Quand j’en vins à penser à un compagnon de route, comble d’étonnement, pas un de mes amis ne me sembla réellement faire l’affaire, si rare est l’harmonie parfaite des volontés et des caractères, même entre des êtres chers. L’un était trop mou, l’autre trop nerveux, l’un trop lent, l’autre trop vif, l’un trop morose, l’autre trop enjoué, l’un trop bête, l’autre trop réfléchi à mon goût. Le silence de l’un me faisait peur, de même que la loquacité de l’autre ; le poids et l’embonpoint de l’un me terrifiaient, la maigreur et la faiblesse de l’autre également ; la froide indifférence de l’un me décourageait mais l’activité fébrile de l’autre pareillement ; autant de défauts qu’on tolère, quoique graves, quand on est chez soi (« la charité excuse tout » (note 7) et l’amitié ne refuse aucun fardeau) mais qui deviennent particulièrement pénibles en voyage.

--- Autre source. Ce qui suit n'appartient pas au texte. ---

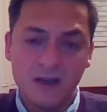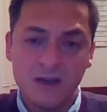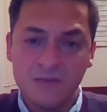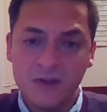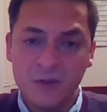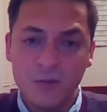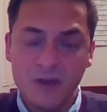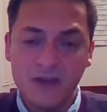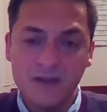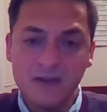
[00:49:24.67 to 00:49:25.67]
they
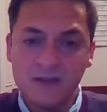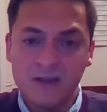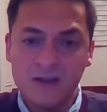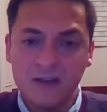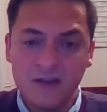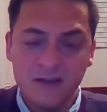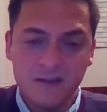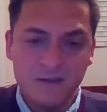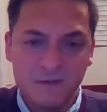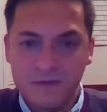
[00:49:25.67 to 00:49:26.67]
win kind of like
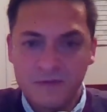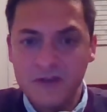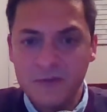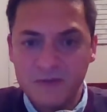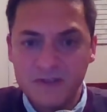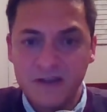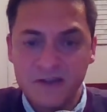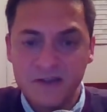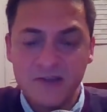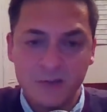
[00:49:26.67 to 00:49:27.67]
3% of the
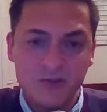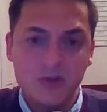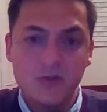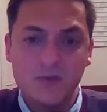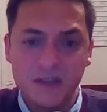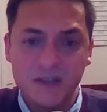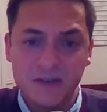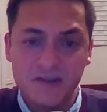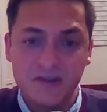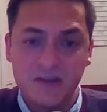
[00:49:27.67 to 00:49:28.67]
time or 2% of the
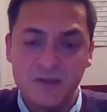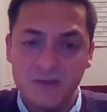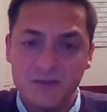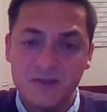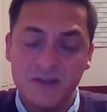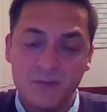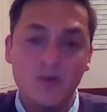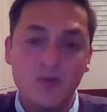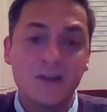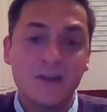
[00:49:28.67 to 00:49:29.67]
time, you know, so they're more
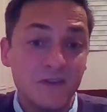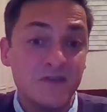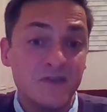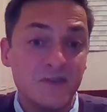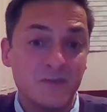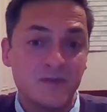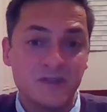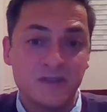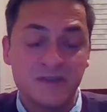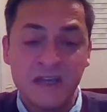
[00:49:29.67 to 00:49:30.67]
like a 50 to 1
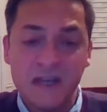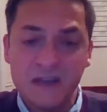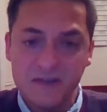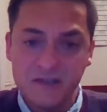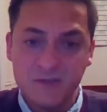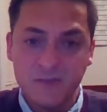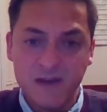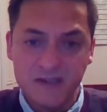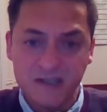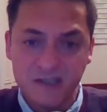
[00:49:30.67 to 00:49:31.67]
chance. The
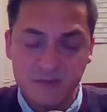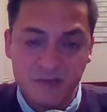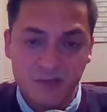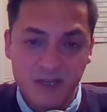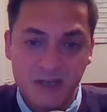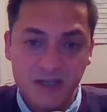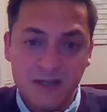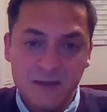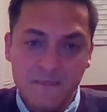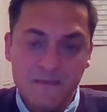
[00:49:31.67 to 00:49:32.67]
disparity between
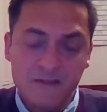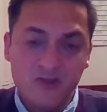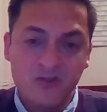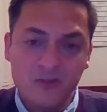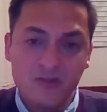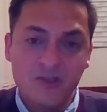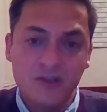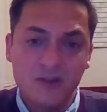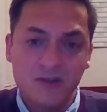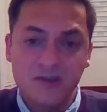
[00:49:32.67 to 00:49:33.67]
the true
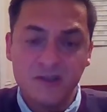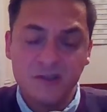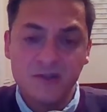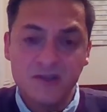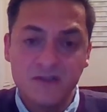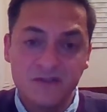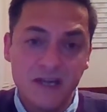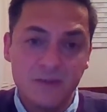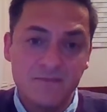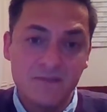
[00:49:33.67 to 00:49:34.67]
chance and the odds available
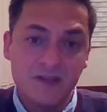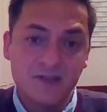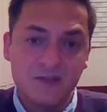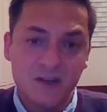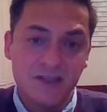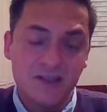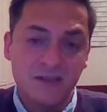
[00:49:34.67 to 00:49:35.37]
is much greater.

Mon esprit délicat, épris d’un plaisir distingué, pesait un à un chaque inconvénient avec circonspection, sans naturellement remettre en cause les liens de l’amitié, et en silence condamnait tout ce qu’il prévoyait pouvoir nuire à l’expédition déterminée. Qu’en penses-tu ? Finalement, je me tournai vers mes domestiques, et à mon unique frère, mon cadet, que tu connais bien, je dévoilai mon projet. Il ne pouvait rien entendre de plus agréable et me remercia de se voir appelé auprès de moi à la place d’un ami autant que d’un frère.

1. Dionigi dei Roberti (vers 1300-1342), entré très jeune dans l’ordre des Ermites de Saint-Augustin, devient à vingt-quatre ans docteur en théologie. Ami proche de Pétrarque, dont il est un temps le confesseur, ami également de Boccace à la cour de Robert d’Anjou, il meurt à Naples le 31 mars 1342.

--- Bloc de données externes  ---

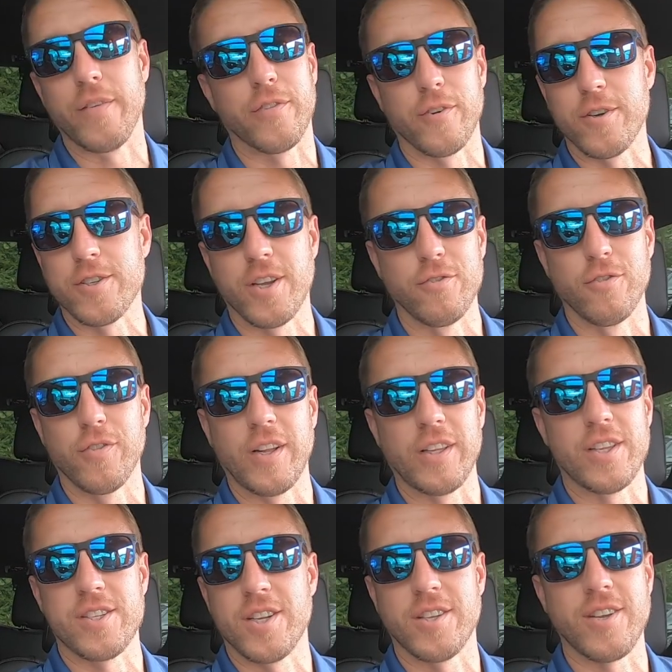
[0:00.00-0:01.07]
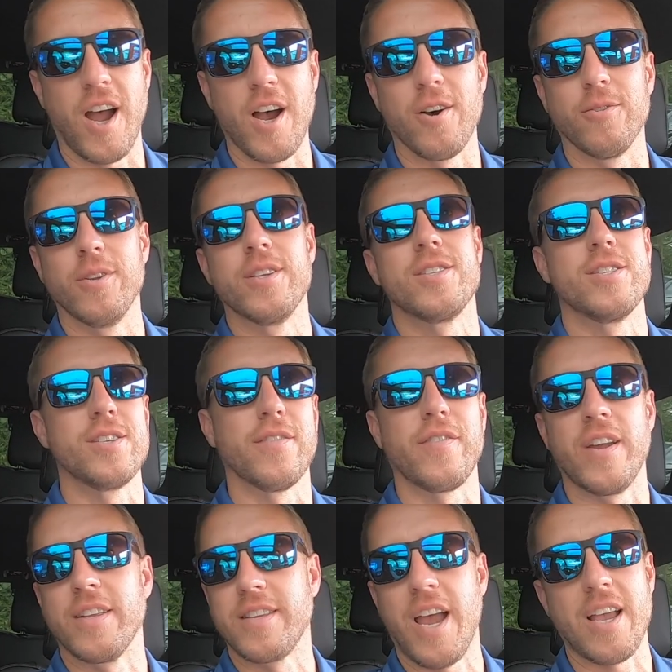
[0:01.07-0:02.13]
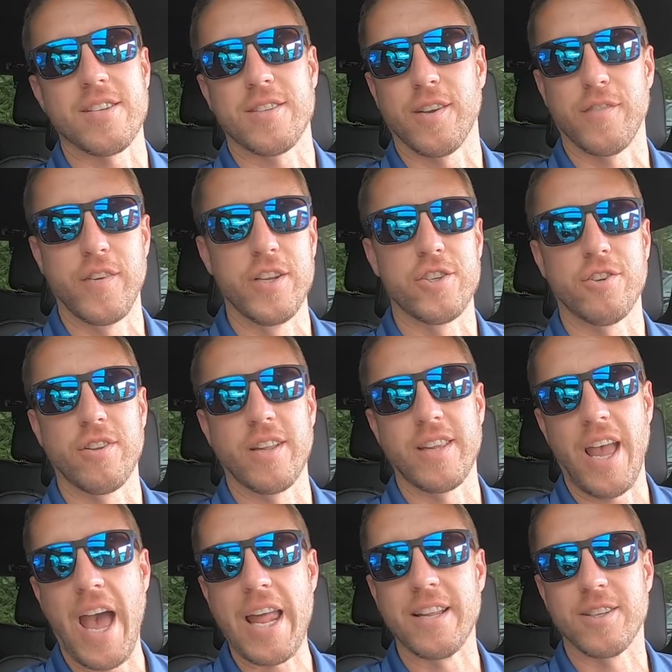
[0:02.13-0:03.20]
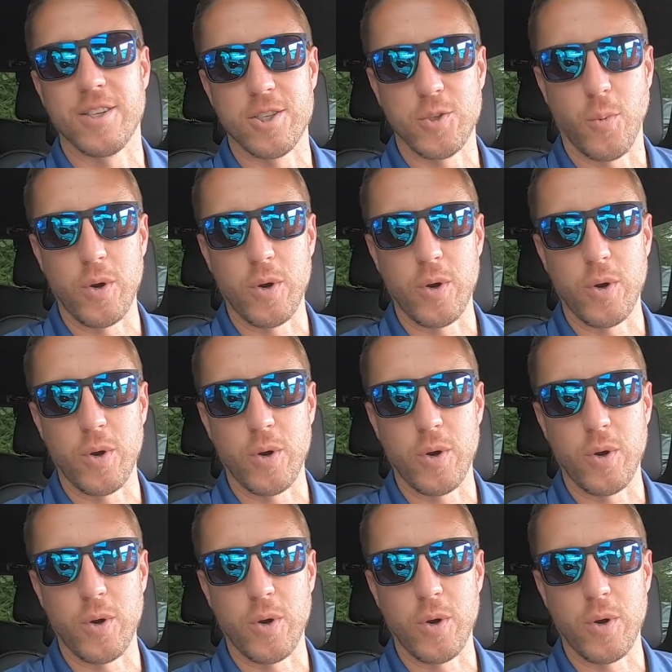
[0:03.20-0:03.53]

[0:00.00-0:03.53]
waiting for a sunroof like this in a Tahoe. This is a fantastic feature that they added to this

2. Ventoux vient du latin ventosus (« venteux »).

3. Probable allusion à l’exil à Avignon auquel la famille de Pétrarque doit se résoudre en 1311, conséquence des luttes qui opposent en Italie Guelfes et Gibelins.

4. Tite-Live, Histoire romaine, XL, 21, 2-4 ; XL, 22, 4-6. Philippe V de Macédoine aurait fait l’ascension de l’Hémus en juillet 181 afin de « prendre de la hauteur » et décider d’une stratégie. Au sommet du mont le brouillard était tel que Philippe ne vit rien, mais au retour il confirma l’idée reçue qui voulait qu’on y embrassât « d’un coup d’œil le Pont-Euxin, l’Adriatique, le Danube et les Alpes ».

5. Actuelle mer Noire.

6. Pomponius Mela, Chorographie, II, 17 : « L’Hémus est si haut que de son sommet on aperçoit le Pont-Euxin et l’Adriatique. »

7. Saint Paul, Première épître aux Corinthiens, XIII, 7.